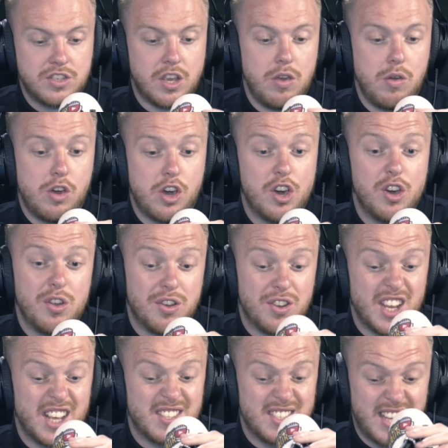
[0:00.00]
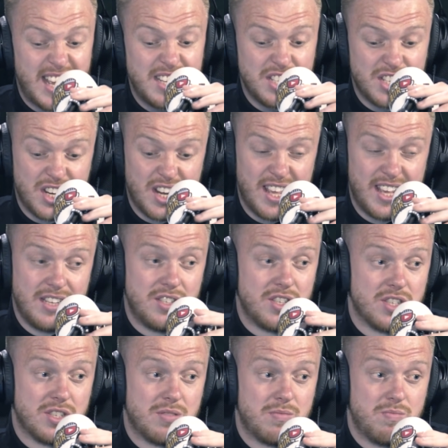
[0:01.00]
So you could essentially
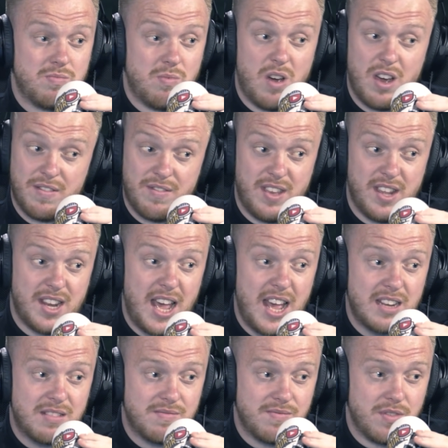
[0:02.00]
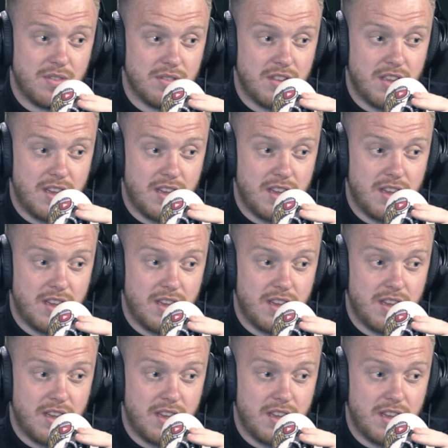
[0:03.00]
just work for your dad full time.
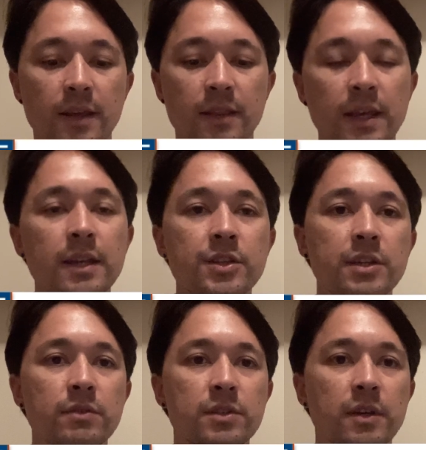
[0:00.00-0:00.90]
The energy
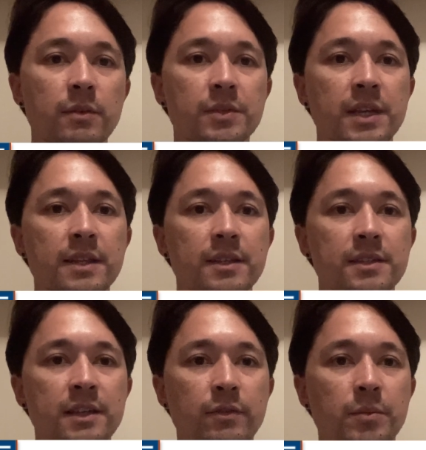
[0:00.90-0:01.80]
return was
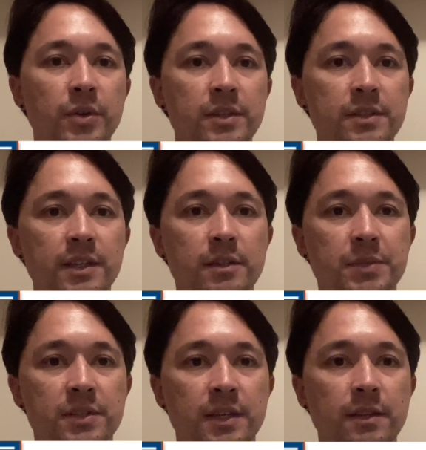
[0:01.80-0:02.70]

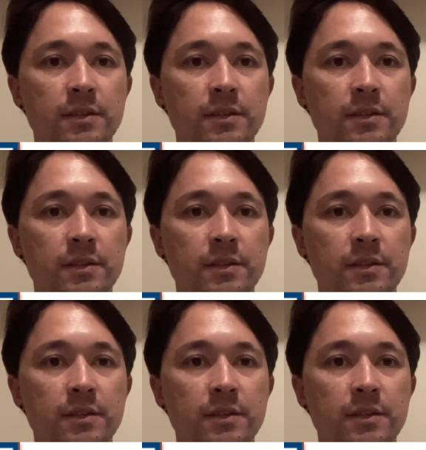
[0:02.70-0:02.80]
87.6%.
···
▶ _What needs to be done_: Omit the pictures. Transcribe every record exactly.

▶ _Solution_:
[0:00.00]
[0:01.00]
So you could essentially
[0:02.00]
[0:03.00]
just work for your dad full time.
[0:00.00-0:00.90]
The energy
[0:00.90-0:01.80]
return was
[0:01.80-0:02.70]

[0:02.70-0:02.80]
87.6%.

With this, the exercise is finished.